**TASK DETAILS**
A faithful, complete transcript of the entries below, without pictures, should be returned.

**DATA SHOWN**
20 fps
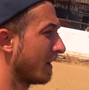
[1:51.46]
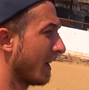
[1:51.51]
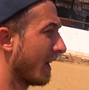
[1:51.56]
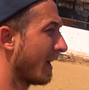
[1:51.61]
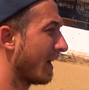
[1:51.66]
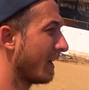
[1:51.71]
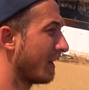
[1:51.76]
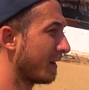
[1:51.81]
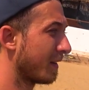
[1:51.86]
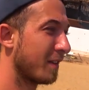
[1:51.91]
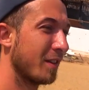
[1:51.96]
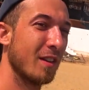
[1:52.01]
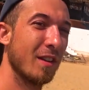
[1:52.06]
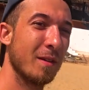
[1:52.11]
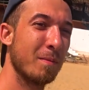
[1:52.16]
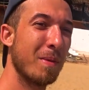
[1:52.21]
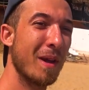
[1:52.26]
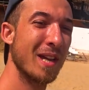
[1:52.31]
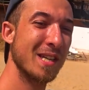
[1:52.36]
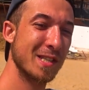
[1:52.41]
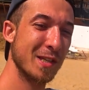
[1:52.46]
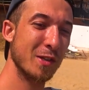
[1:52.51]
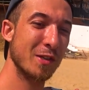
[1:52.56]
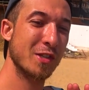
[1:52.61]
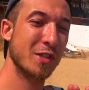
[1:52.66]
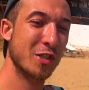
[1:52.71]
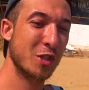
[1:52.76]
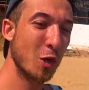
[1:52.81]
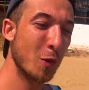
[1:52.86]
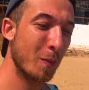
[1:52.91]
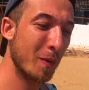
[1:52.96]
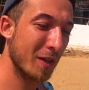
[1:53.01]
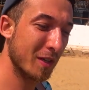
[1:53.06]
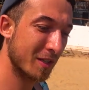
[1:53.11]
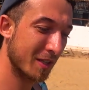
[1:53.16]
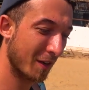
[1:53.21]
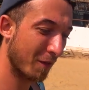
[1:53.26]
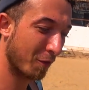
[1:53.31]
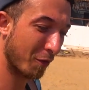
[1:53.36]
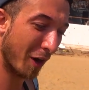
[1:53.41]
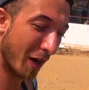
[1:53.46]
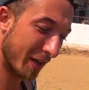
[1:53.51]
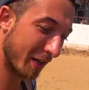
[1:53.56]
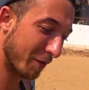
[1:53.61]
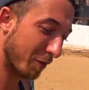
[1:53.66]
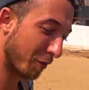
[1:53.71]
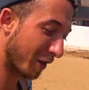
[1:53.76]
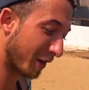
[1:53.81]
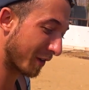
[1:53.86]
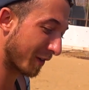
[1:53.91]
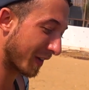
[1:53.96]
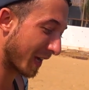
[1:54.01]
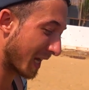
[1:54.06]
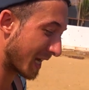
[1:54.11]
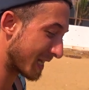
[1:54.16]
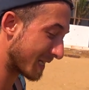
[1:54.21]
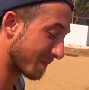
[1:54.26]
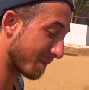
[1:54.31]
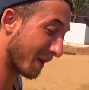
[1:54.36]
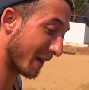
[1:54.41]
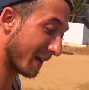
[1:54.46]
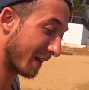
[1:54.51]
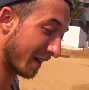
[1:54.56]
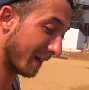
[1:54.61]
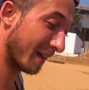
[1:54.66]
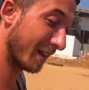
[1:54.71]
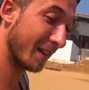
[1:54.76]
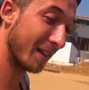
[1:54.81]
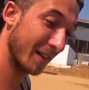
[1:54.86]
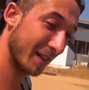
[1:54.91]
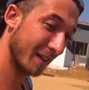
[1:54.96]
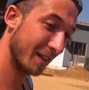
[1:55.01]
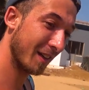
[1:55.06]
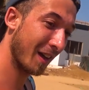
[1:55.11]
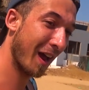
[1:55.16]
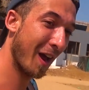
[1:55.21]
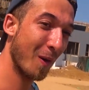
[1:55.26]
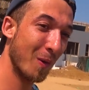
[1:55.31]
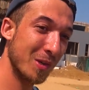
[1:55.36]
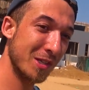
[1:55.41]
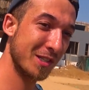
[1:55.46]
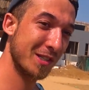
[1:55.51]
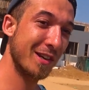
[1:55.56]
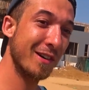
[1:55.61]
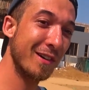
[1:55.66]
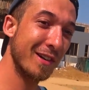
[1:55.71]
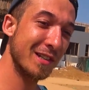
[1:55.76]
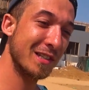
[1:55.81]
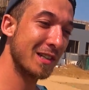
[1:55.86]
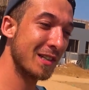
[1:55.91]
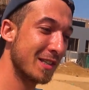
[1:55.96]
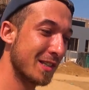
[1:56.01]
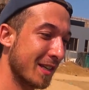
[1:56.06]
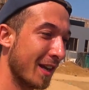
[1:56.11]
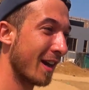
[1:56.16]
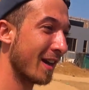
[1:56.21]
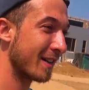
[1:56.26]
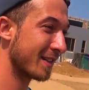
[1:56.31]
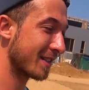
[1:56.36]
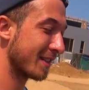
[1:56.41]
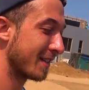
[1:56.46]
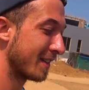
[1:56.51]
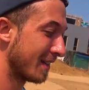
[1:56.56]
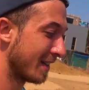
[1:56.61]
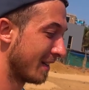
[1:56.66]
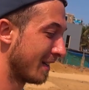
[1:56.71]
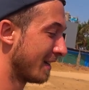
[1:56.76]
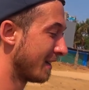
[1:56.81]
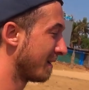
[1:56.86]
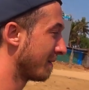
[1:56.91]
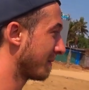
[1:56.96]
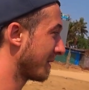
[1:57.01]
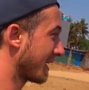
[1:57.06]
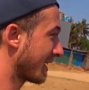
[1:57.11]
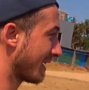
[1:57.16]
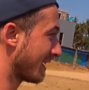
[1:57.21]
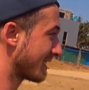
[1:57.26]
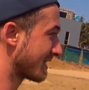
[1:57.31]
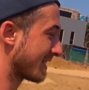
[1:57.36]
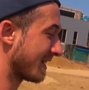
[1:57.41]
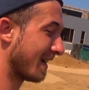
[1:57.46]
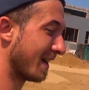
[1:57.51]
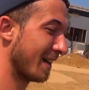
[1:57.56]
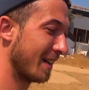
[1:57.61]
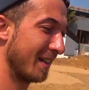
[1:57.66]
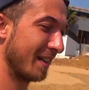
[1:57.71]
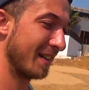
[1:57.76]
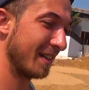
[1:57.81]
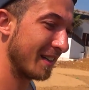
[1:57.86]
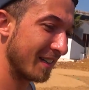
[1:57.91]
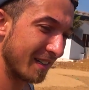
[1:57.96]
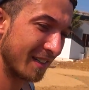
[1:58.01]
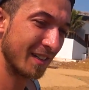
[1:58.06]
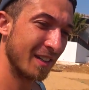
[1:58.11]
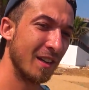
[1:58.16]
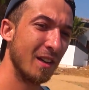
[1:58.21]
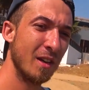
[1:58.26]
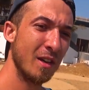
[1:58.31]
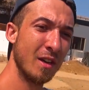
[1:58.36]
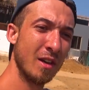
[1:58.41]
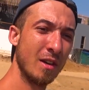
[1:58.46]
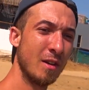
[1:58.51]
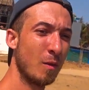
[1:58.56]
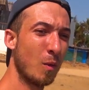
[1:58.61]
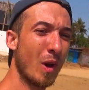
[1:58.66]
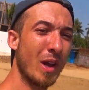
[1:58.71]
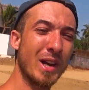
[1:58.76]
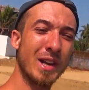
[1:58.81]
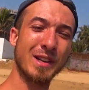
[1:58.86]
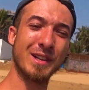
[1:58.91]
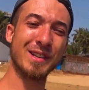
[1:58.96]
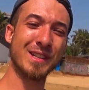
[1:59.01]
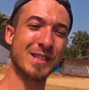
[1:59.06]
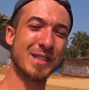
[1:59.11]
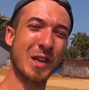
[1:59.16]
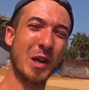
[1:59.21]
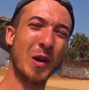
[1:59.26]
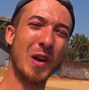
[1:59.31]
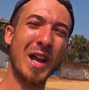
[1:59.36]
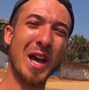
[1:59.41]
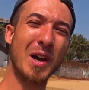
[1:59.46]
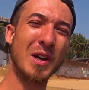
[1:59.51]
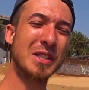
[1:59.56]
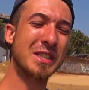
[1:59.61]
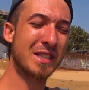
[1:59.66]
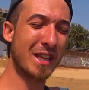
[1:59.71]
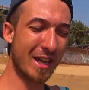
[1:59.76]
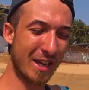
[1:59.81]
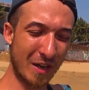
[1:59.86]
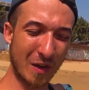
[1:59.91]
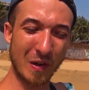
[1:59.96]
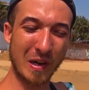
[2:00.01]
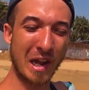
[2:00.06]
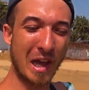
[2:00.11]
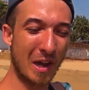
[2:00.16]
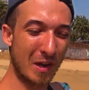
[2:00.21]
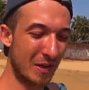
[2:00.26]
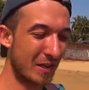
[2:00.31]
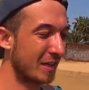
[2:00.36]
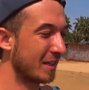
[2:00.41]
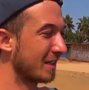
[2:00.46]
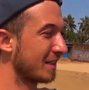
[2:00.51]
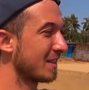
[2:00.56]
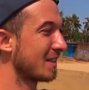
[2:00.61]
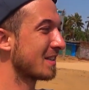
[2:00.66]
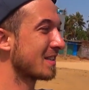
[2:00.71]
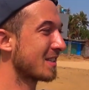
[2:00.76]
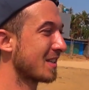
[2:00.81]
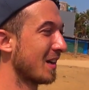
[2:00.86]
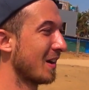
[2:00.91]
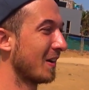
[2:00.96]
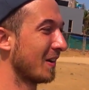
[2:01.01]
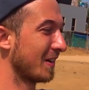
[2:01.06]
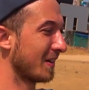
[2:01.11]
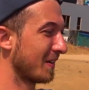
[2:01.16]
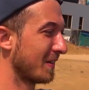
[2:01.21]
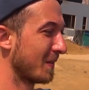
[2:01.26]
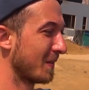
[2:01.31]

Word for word: and it may sound stupid and funny for you guys but uh, I was seriously scared because uh, when Indians go loud, they go loud. So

**RESULT OF THE TASK**
20 fps
[1:51.46]
[1:51.51]
[1:51.56]
[1:51.61]
[1:51.66]
[1:51.71]
[1:51.76]
[1:51.81]
[1:51.86]
[1:51.91]
[1:51.96]
[1:52.01]
[1:52.06]
[1:52.11]
[1:52.16]
[1:52.21]
[1:52.26]
[1:52.31]
[1:52.36]
[1:52.41]
[1:52.46]
[1:52.51]
[1:52.56]
[1:52.61]
[1:52.66]
[1:52.71]
[1:52.76]
[1:52.81]
[1:52.86]
[1:52.91]
[1:52.96]
[1:53.01]
[1:53.06]
[1:53.11]
[1:53.16]
[1:53.21]
[1:53.26]
[1:53.31]
[1:53.36]
[1:53.41]
[1:53.46]
[1:53.51]
[1:53.56]
[1:53.61]
[1:53.66]
[1:53.71]
[1:53.76]
[1:53.81]
[1:53.86]
[1:53.91]
[1:53.96]
[1:54.01]
[1:54.06]
[1:54.11]
[1:54.16]
[1:54.21]
[1:54.26]
[1:54.31]
[1:54.36]
[1:54.41]
[1:54.46]
[1:54.51]
[1:54.56]
[1:54.61]
[1:54.66]
[1:54.71]
[1:54.76]
[1:54.81]
[1:54.86]
[1:54.91]
[1:54.96]
[1:55.01]
[1:55.06]
[1:55.11]
[1:55.16]
[1:55.21]
[1:55.26]
[1:55.31]
[1:55.36]
[1:55.41]
[1:55.46]
[1:55.51]
[1:55.56]
[1:55.61]
[1:55.66]
[1:55.71]
[1:55.76]
[1:55.81]
[1:55.86]
[1:55.91]
[1:55.96]
[1:56.01]
[1:56.06]
[1:56.11]
[1:56.16]
[1:56.21]
[1:56.26]
[1:56.31]
[1:56.36]
[1:56.41]
[1:56.46]
[1:56.51]
[1:56.56]
[1:56.61]
[1:56.66]
[1:56.71]
[1:56.76]
[1:56.81]
[1:56.86]
[1:56.91]
[1:56.96]
[1:57.01]
[1:57.06]
[1:57.11]
[1:57.16]
[1:57.21]
[1:57.26]
[1:57.31]
[1:57.36]
[1:57.41]
[1:57.46]
[1:57.51]
[1:57.56]
[1:57.61]
[1:57.66]
[1:57.71]
[1:57.76]
[1:57.81]
[1:57.86]
[1:57.91]
[1:57.96]
[1:58.01]
[1:58.06]
[1:58.11]
[1:58.16]
[1:58.21]
[1:58.26]
[1:58.31]
[1:58.36]
[1:58.41]
[1:58.46]
[1:58.51]
[1:58.56]
[1:58.61]
[1:58.66]
[1:58.71]
[1:58.76]
[1:58.81]
[1:58.86]
[1:58.91]
[1:58.96]
[1:59.01]
[1:59.06]
[1:59.11]
[1:59.16]
[1:59.21]
[1:59.26]
[1:59.31]
[1:59.36]
[1:59.41]
[1:59.46]
[1:59.51]
[1:59.56]
[1:59.61]
[1:59.66]
[1:59.71]
[1:59.76]
[1:59.81]
[1:59.86]
[1:59.91]
[1:59.96]
[2:00.01]
[2:00.06]
[2:00.11]
[2:00.16]
[2:00.21]
[2:00.26]
[2:00.31]
[2:00.36]
[2:00.41]
[2:00.46]
[2:00.51]
[2:00.56]
[2:00.61]
[2:00.66]
[2:00.71]
[2:00.76]
[2:00.81]
[2:00.86]
[2:00.91]
[2:00.96]
[2:01.01]
[2:01.06]
[2:01.11]
[2:01.16]
[2:01.21]
[2:01.26]
[2:01.31]

Word for word: and it may sound stupid and funny for you guys but uh, I was seriously scared because uh, when Indians go loud, they go loud. So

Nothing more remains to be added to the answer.